FUN, EASY CONTEST!

By Mike Michalowicz (Google+)

THE OBJECTIVE: I want some funny, relevant phrases for my website and thought a fun, easy contest would make this a win-win for both you and me.

THE PRIZES: I am giving away a FREE autographed copy of The Pumpkin Plan and an even more FREE copy of my “Industry Authority” DVD training (which I recorded last year) to each winner! There will be 10 winners… and one person can win multiple times, up to all 10!  That’s right. I said “more FREE.” That’s how I roll.

THE CONTEST: The funniest, relevant (it is a site for entrepreneurs after all) phrases given for each of the 10 options on my site win.

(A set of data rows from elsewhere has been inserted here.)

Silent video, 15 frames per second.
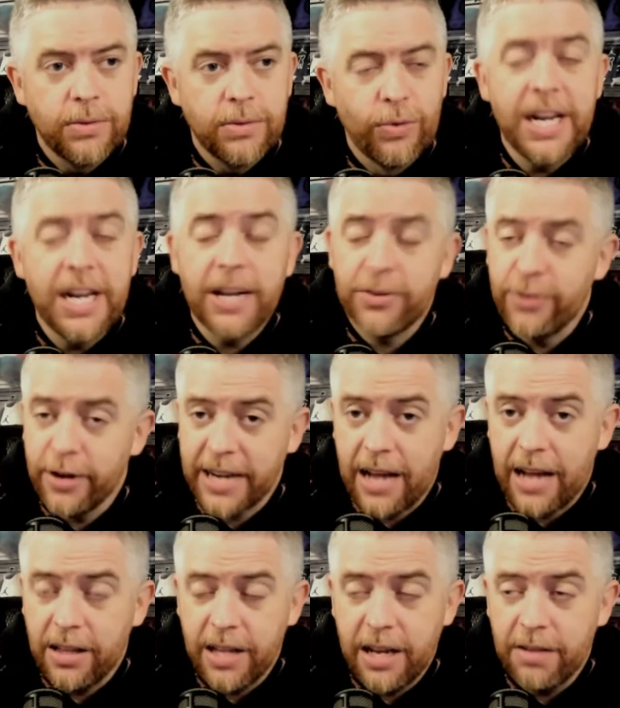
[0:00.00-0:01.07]
Rhea took
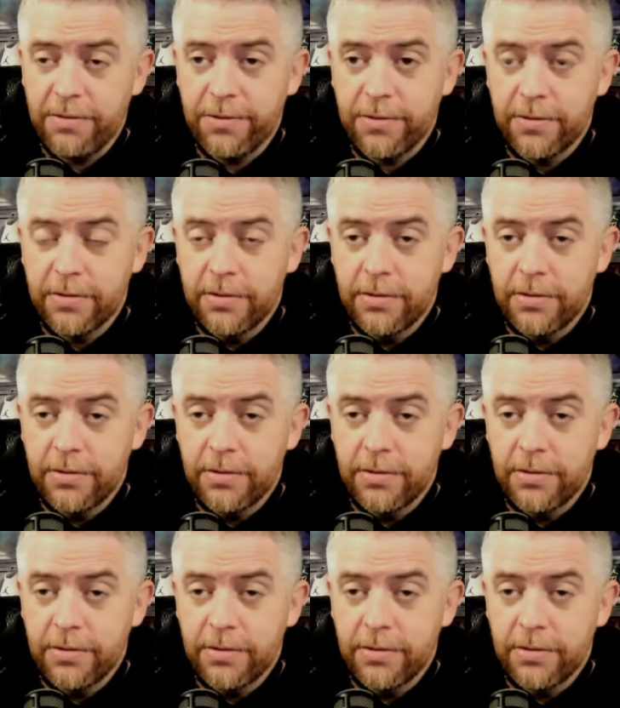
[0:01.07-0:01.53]
out Liv.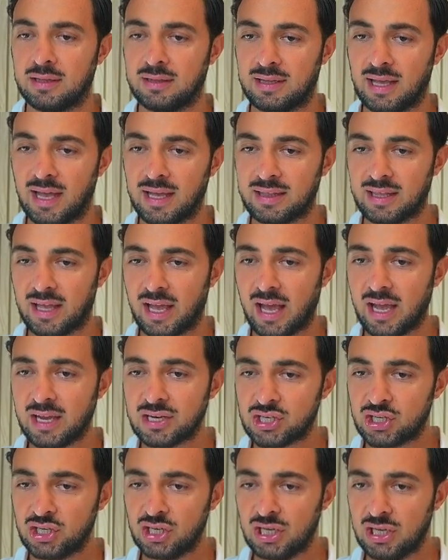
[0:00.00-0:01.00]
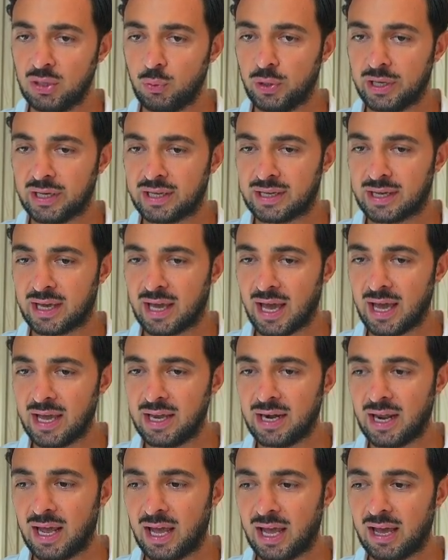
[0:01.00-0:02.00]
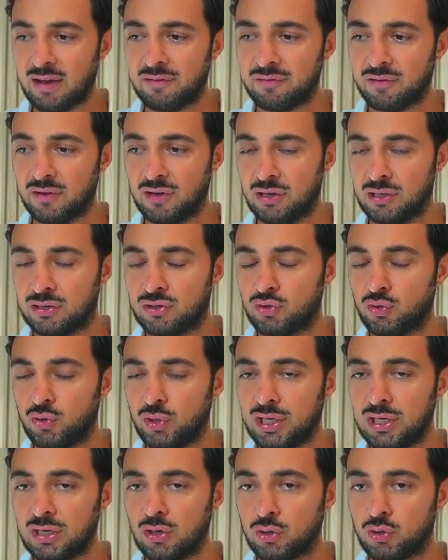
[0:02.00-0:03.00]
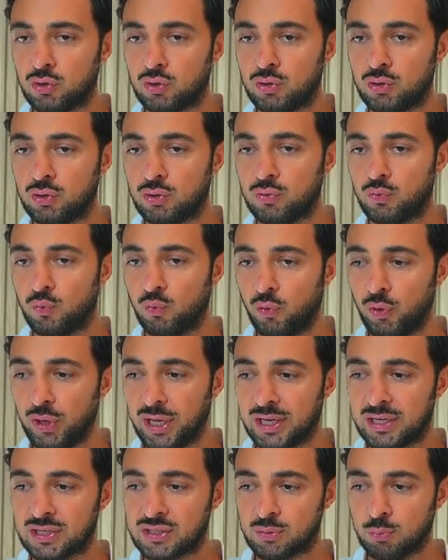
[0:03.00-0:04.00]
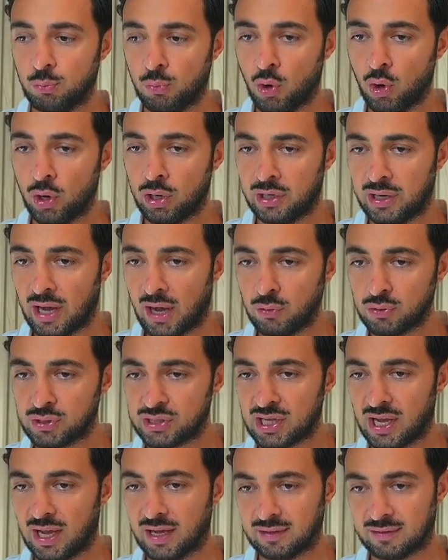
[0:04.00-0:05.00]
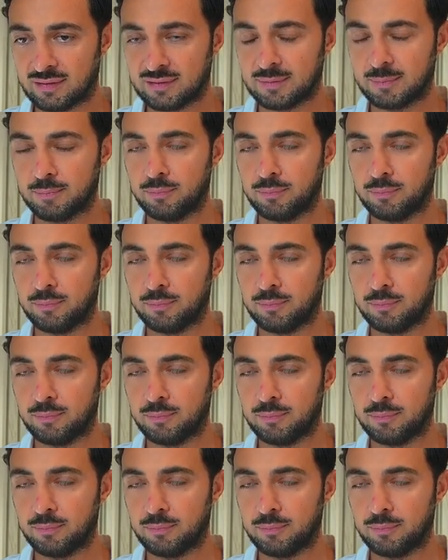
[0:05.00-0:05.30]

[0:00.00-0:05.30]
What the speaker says: that actually we can have a 3 weeks more downside,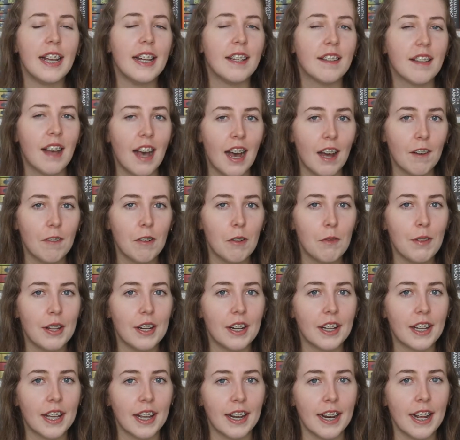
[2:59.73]
it's hard for me
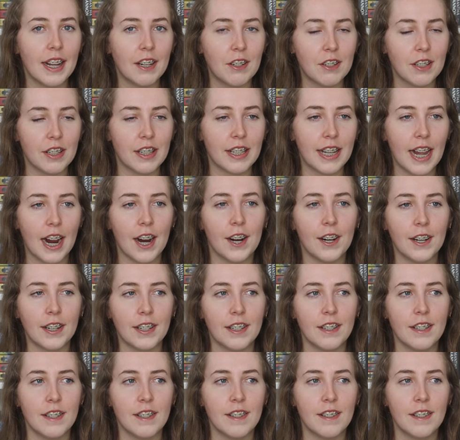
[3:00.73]
to connect to the
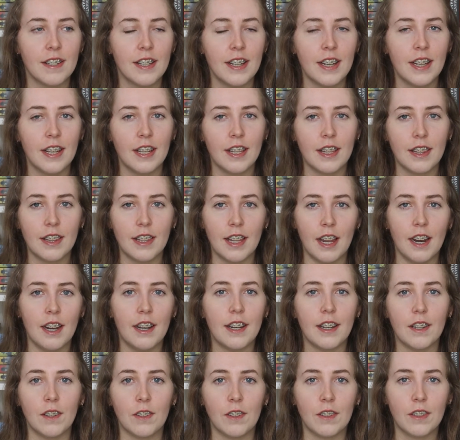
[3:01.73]
characters that it
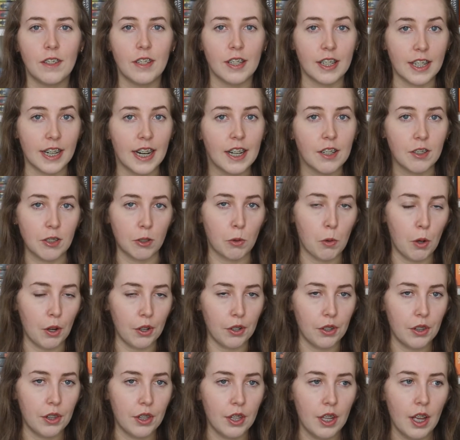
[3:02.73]
is to connect to
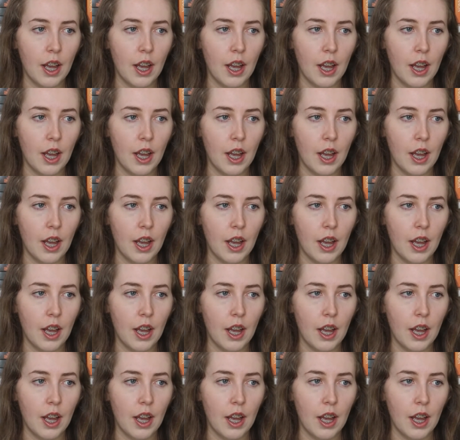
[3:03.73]
Kvothe.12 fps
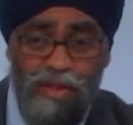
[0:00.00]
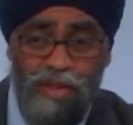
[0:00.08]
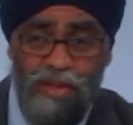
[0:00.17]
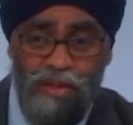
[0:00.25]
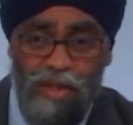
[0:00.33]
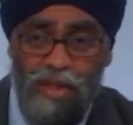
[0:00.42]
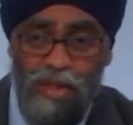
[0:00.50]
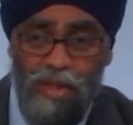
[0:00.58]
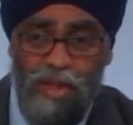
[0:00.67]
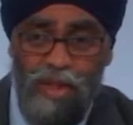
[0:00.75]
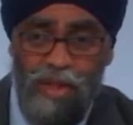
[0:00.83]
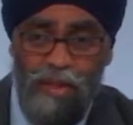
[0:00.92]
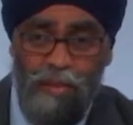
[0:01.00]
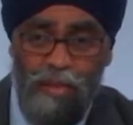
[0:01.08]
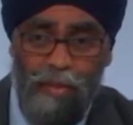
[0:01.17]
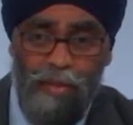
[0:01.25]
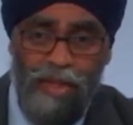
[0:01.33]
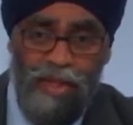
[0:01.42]
is,
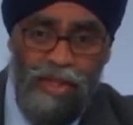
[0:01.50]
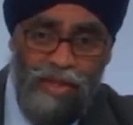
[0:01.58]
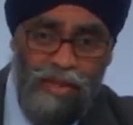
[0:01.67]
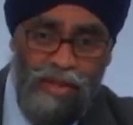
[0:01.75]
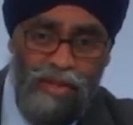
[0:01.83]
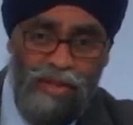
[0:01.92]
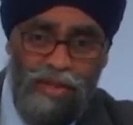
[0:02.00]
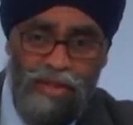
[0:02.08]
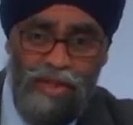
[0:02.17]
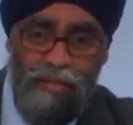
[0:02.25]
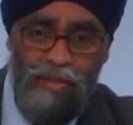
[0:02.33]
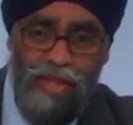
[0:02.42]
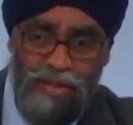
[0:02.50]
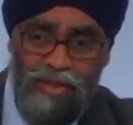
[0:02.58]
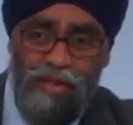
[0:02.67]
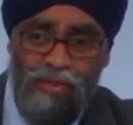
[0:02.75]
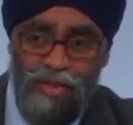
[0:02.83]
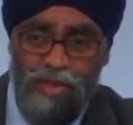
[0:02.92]
there is a message
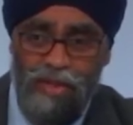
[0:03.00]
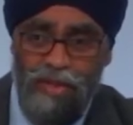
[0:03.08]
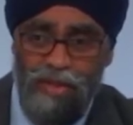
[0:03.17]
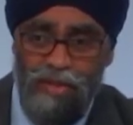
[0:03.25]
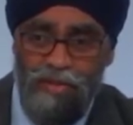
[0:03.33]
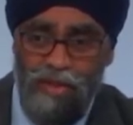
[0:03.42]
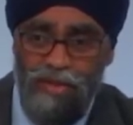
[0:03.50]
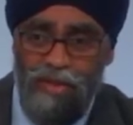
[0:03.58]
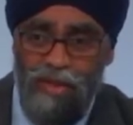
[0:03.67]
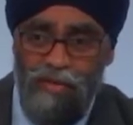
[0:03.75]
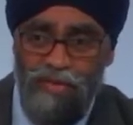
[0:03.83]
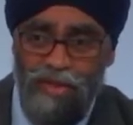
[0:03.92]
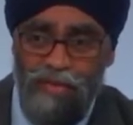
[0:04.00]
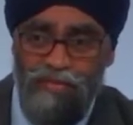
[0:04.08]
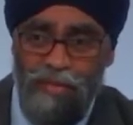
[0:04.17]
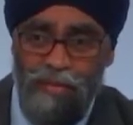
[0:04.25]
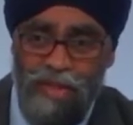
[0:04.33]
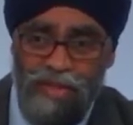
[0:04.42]
that we're sending to Russia, obviously,
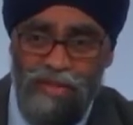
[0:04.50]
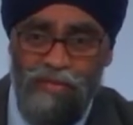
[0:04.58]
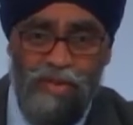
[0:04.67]
from a message of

You MUST put your suggestion in the comments on this page below.  The winners will be picked on Monday 1/28/2013 and announced, in the comments, on Tuesday.  You may submit as many times as you want, for as many categories as you want. Just follow the “HOW TO WIN” rules below.

HOW TO WIN:

1. Go to my home page at http://MikeMichalowicz.com

2. Put your mouse pointer over each category, you will see a list of 9, plus the subscribe option which makes 10. You will notice the picture of me changes with each option.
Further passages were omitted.